Correlation Between Global X and SPDR EURO
Can any of the company-specific risk be diversified away by investing in both Global X and SPDR EURO at the same time? Although using a correlation coefficient on its own may not help to predict future stock returns, this module helps to understand the diversifiable risk of combining Global X and SPDR EURO into the same portfolio, which is an essential part of the fundamental portfolio management process.
By analyzing existing cross correlation between Global X DAX and SPDR EURO STOXX, you can compare the effects of market volatilities on Global X and SPDR EURO and check how they will diversify away market risk if combined in the same portfolio for a given time horizon. You can also utilize pair trading strategies of matching a long position in Global X with a short position of SPDR EURO. Check out your portfolio center. Please also check ongoing floating volatility patterns of Global X and SPDR EURO.
Diversification Opportunities for Global X and SPDR EURO
Very poor diversification
The 3 months correlation between Global and SPDR is 0.87. Overlapping area represents the amount of risk that can be diversified away by holding Global X DAX and SPDR EURO STOXX in the same portfolio, assuming nothing else is changed. The correlation between historical prices or returns on SPDR EURO STOXX and Global X is a relative statistical measure of the degree to which these equity instruments tend to move together. The correlation coefficient measures the extent to which returns on Global X DAX are associated (or correlated) with SPDR EURO. Values of the correlation coefficient range from -1 to +1, where. The correlation of zero (0) is possible when the price movement of SPDR EURO STOXX has no effect on the direction of Global X i.e., Global X and SPDR EURO go up and down completely randomly.

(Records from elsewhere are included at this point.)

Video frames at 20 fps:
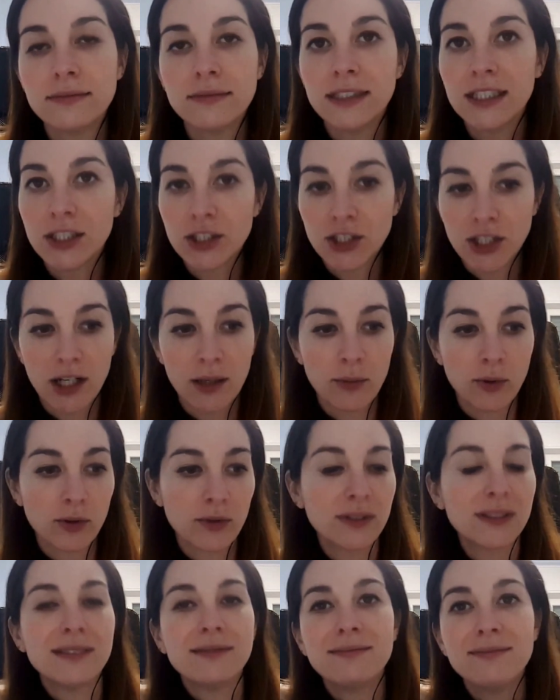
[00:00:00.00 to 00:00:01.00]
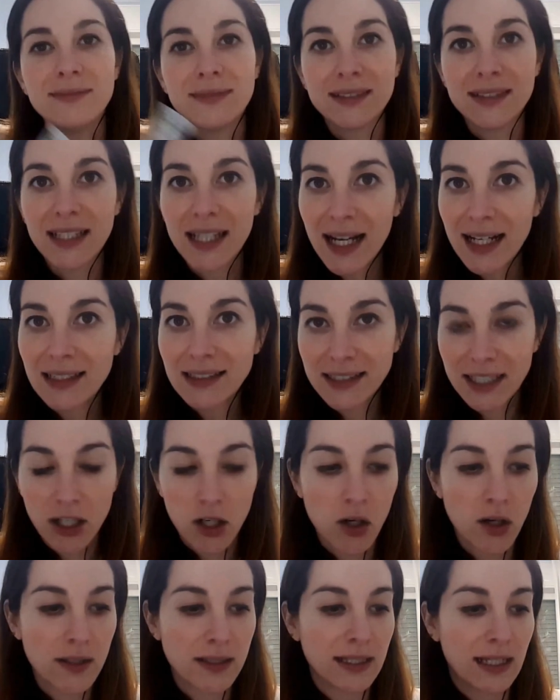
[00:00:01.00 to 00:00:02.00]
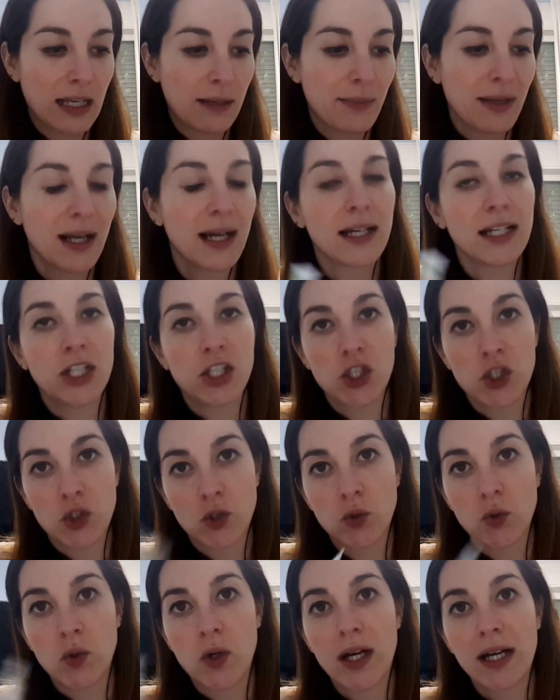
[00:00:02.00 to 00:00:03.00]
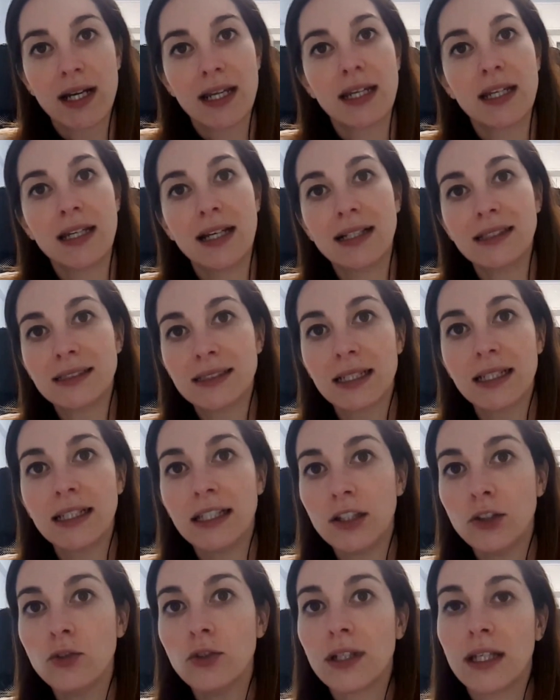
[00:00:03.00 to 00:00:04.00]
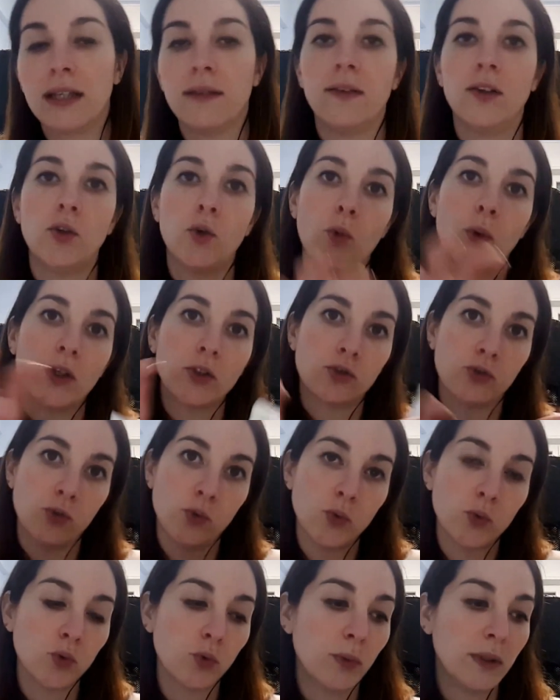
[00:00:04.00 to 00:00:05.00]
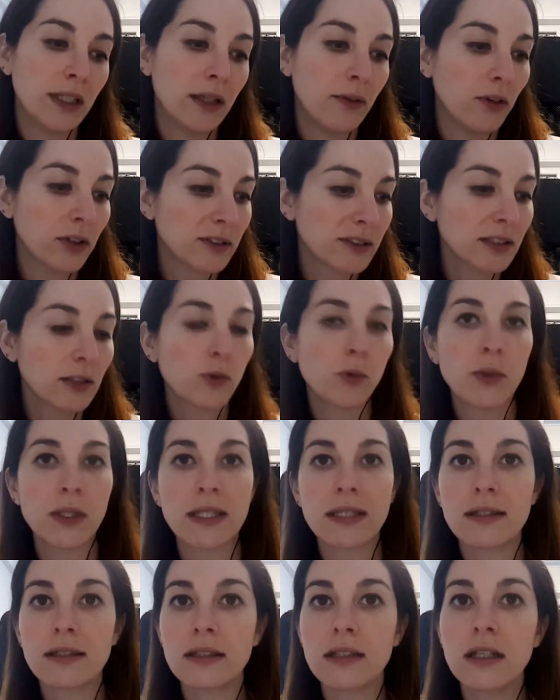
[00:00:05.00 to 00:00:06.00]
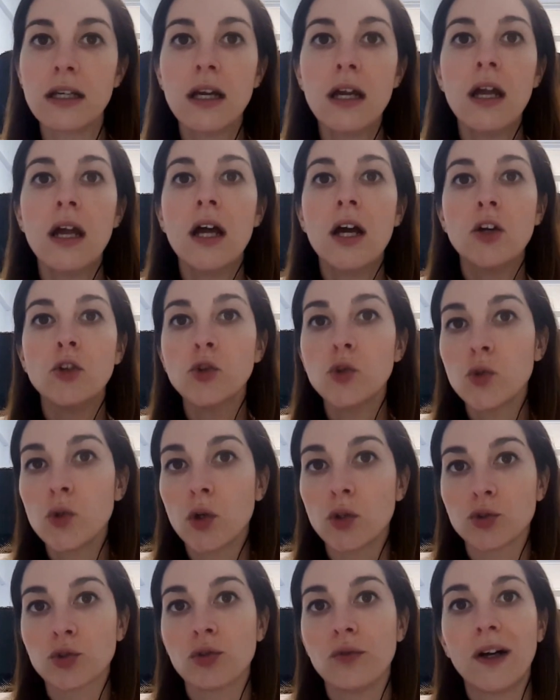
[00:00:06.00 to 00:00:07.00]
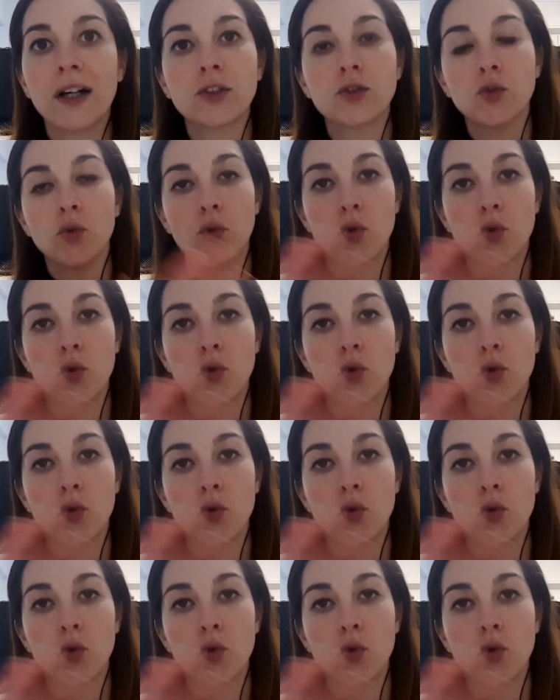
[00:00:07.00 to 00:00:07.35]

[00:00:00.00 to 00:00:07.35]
diciamo di altre cose che magari ci sono anche in altri leader che vedo qua su YouTube dei vostri acquisti, non ho trovatoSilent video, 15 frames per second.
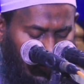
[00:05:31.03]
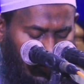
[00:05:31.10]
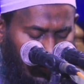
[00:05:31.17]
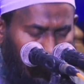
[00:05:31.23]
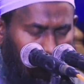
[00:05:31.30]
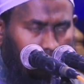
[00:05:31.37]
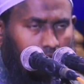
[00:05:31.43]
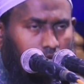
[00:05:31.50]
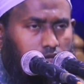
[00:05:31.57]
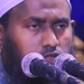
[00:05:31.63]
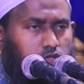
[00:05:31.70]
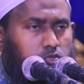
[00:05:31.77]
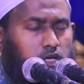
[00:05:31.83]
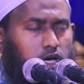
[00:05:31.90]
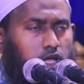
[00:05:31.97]
করো
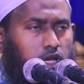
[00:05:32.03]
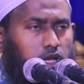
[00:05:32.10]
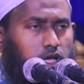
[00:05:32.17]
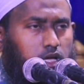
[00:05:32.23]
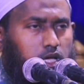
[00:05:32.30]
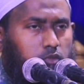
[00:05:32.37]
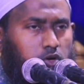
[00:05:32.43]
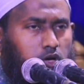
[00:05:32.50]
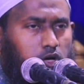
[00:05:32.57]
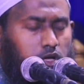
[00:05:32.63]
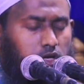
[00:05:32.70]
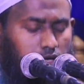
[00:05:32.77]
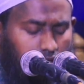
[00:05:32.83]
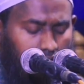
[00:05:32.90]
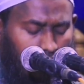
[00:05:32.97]
তুমি আল্লাহকে ভয়
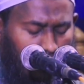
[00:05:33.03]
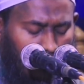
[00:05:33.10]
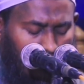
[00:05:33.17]
করো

Pair Corralation between Global X and SPDR EURO
Considering the 90-day investment horizon Global X DAX is expected to generate 1.09 times more return on investment than SPDR EURO. However, Global X is 1.09 times more volatile than SPDR EURO STOXX. It trades about -0.13 of its potential returns per unit of risk. SPDR EURO STOXX is currently generating about -0.28 per unit of risk. If you would invest 3,423 in Global X DAX on August 30, 2024 and sell it today you would lose (113.00) from holding Global X DAX or give up 3.3% of portfolio value over 90 days.
Time Period | 3 Months [change] |
Direction | Moves Together |
Strength | Strong |
Accuracy | 95.65% |
Values | Daily Returns |
Global X DAX vs. SPDR EURO STOXX
Performance |
Timeline |
Global X DAX |
SPDR EURO STOXX |
Global X and SPDR EURO Volatility Contrast
Predicted Return Density |
Returns |
Pair Trading with Global X and SPDR EURO
The main advantage of trading using opposite Global X and SPDR EURO positions is that it hedges away some unsystematic risk. Because of two separate transactions, even if Global X position performs unexpectedly, SPDR EURO can make up some of the losses. Pair trading also minimizes risk from directional movements in the market. For example, if an entire industry or sector drops because of unexpected headlines, the short position in SPDR EURO will offset losses from the drop in SPDR EURO's long position.Global X vs. Camden National | Global X vs. iShares MSCI Germany | Global X vs. SPDR EURO STOXX | Global X vs. iShares MSCI France |
SPDR EURO vs. iShares MSCI Eurozone | SPDR EURO vs. iShares MSCI Germany | SPDR EURO vs. iShares MSCI United | SPDR EURO vs. iShares Europe ETF |
Check out your portfolio center.Note that this page's information should be used as a complementary analysis to find the right mix of equity instruments to add to your existing portfolios or create a brand new portfolio. You can also try the Portfolio Manager module to state of the art Portfolio Manager to monitor and improve performance of your invested capital.